• _HOW TO COMPLETE THIS TASK_
Extract, from the records beneath this instruction, each line that contains the word "frames".

= = = = =

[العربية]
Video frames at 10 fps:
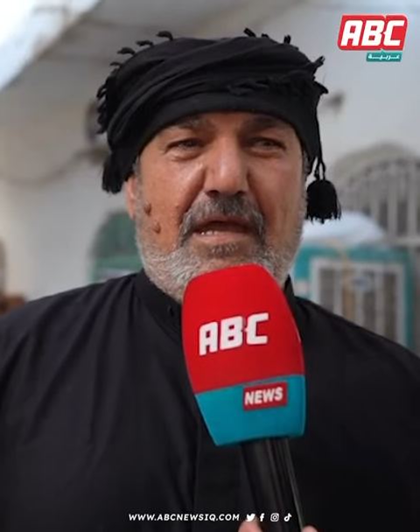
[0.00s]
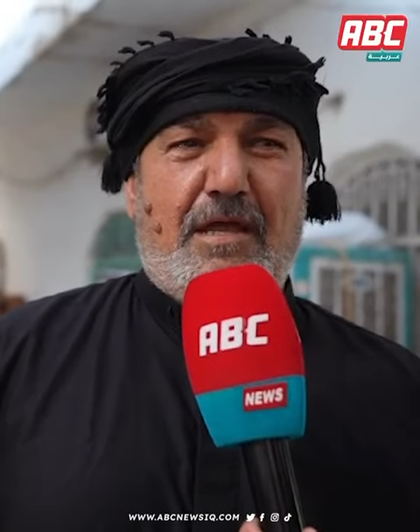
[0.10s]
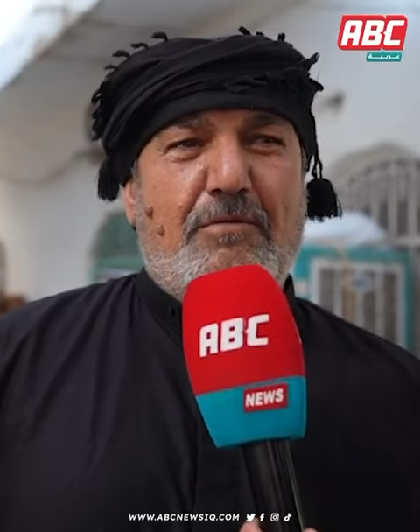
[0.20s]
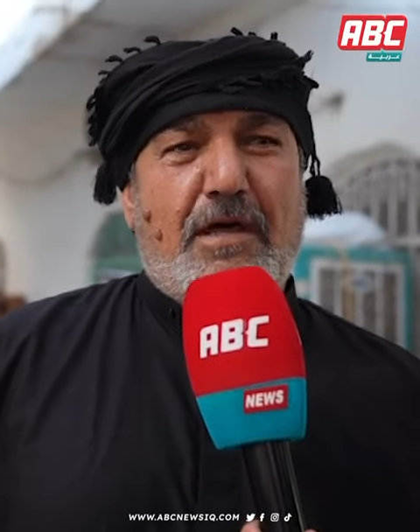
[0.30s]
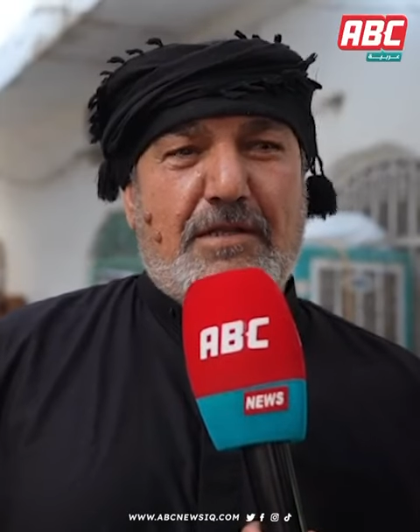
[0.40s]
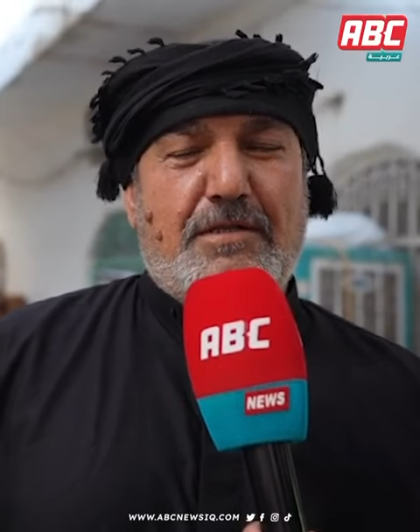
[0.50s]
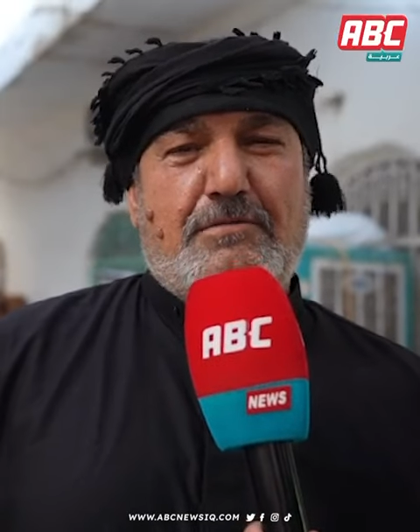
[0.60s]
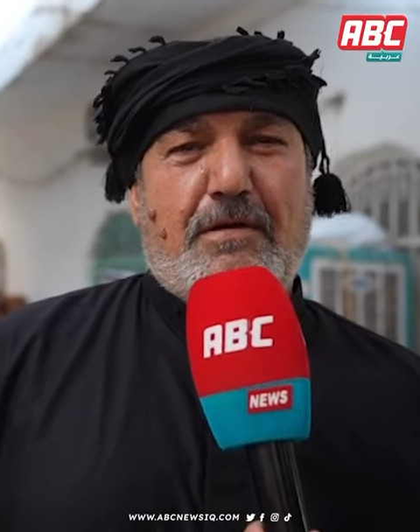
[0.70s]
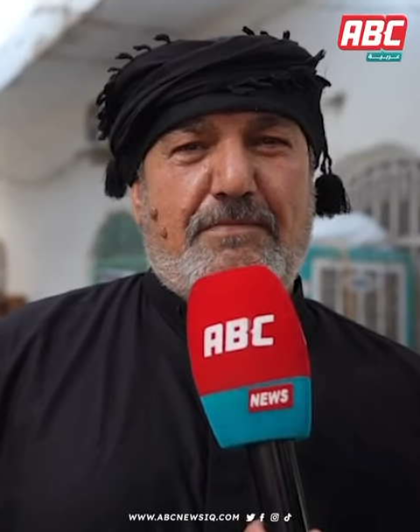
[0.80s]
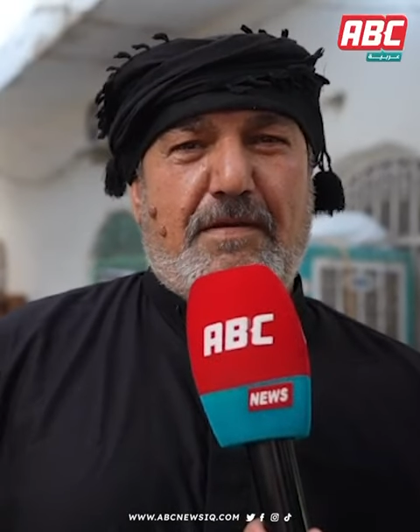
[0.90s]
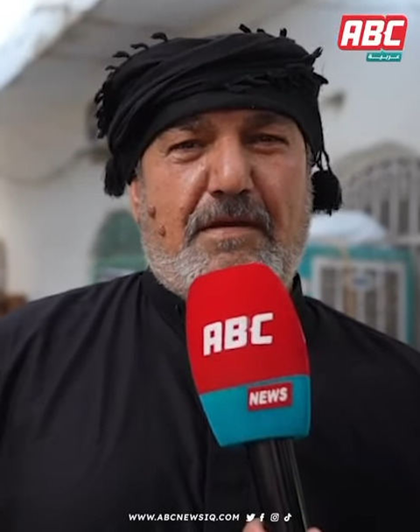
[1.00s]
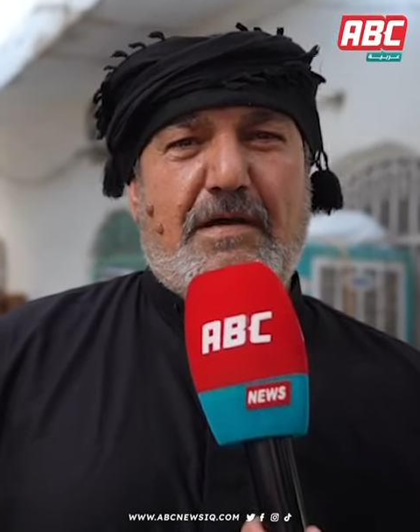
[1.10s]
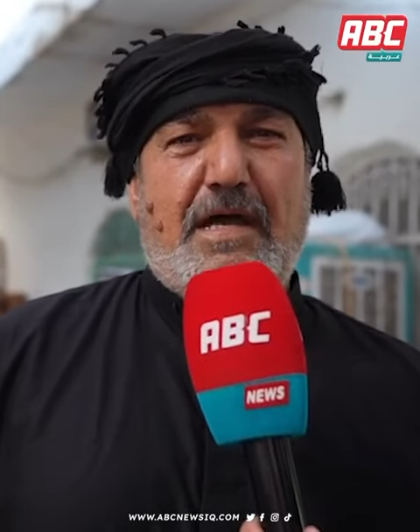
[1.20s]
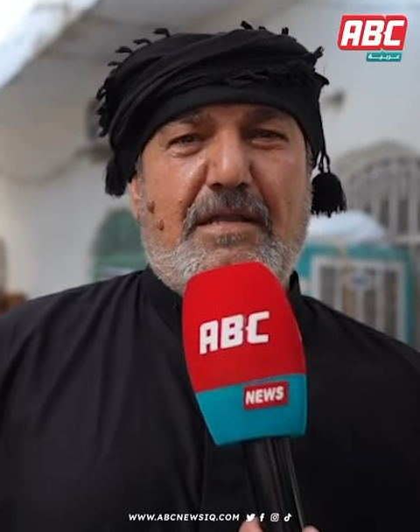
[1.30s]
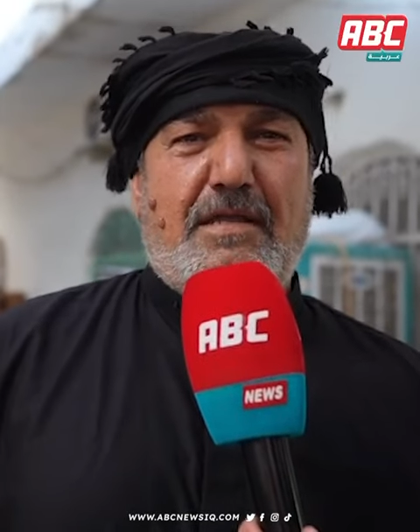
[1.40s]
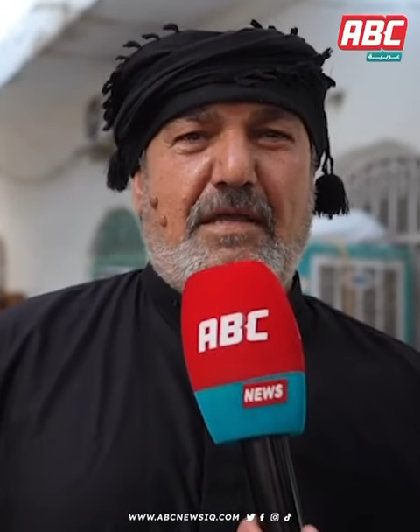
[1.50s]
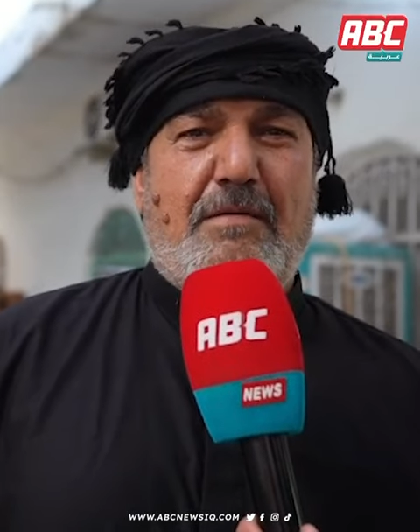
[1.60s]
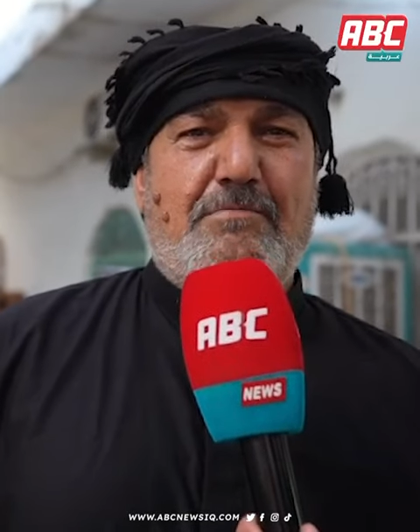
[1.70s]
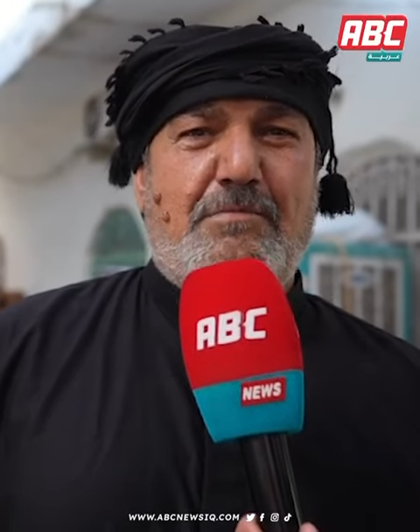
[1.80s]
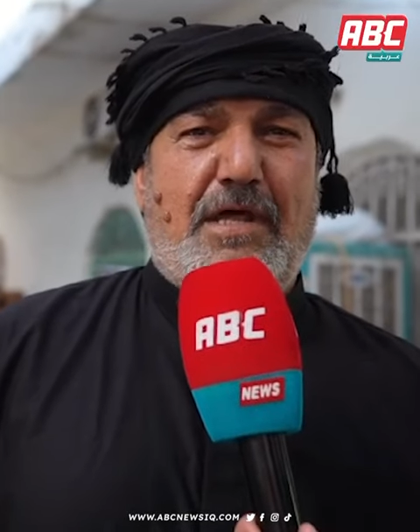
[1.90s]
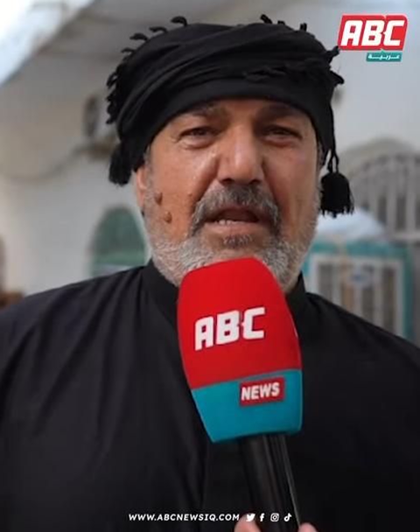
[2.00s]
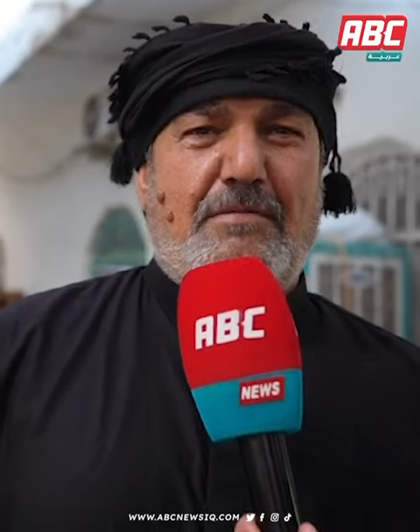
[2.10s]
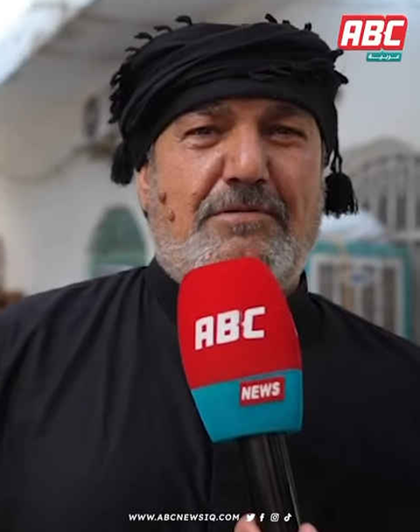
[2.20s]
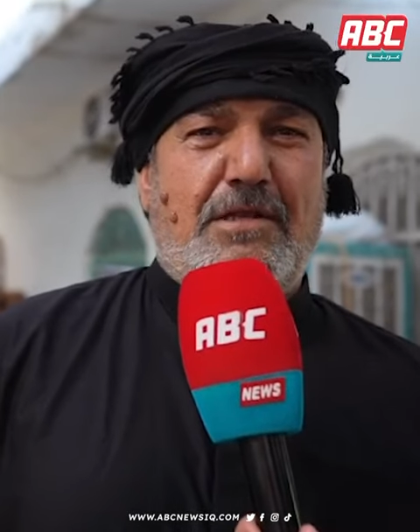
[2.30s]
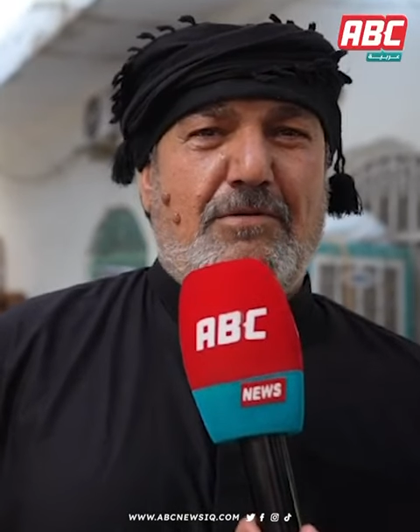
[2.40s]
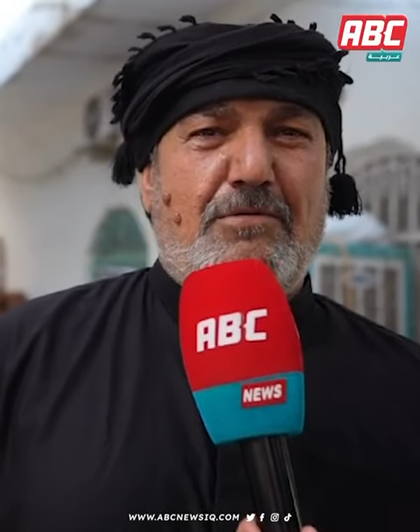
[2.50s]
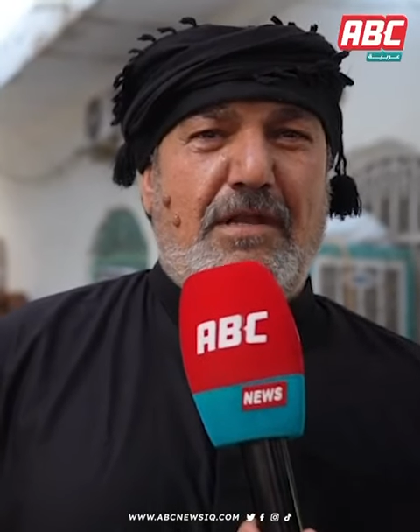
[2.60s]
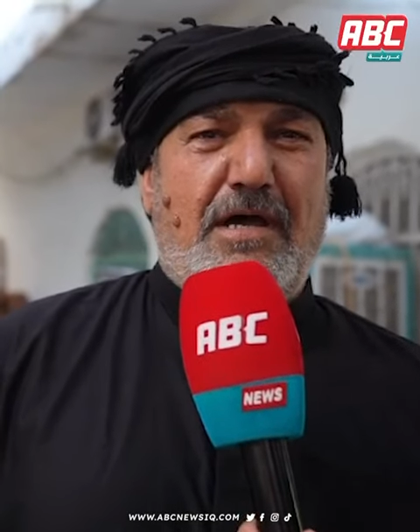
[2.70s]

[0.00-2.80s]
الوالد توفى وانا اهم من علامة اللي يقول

= = = = =

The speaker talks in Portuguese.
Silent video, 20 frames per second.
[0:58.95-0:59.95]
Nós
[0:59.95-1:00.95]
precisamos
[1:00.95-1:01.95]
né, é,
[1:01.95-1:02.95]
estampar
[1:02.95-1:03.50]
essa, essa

= = = = =

• _WRITTEN SOLUTION_
Video frames at 10 fps:
Silent video, 20 frames per second.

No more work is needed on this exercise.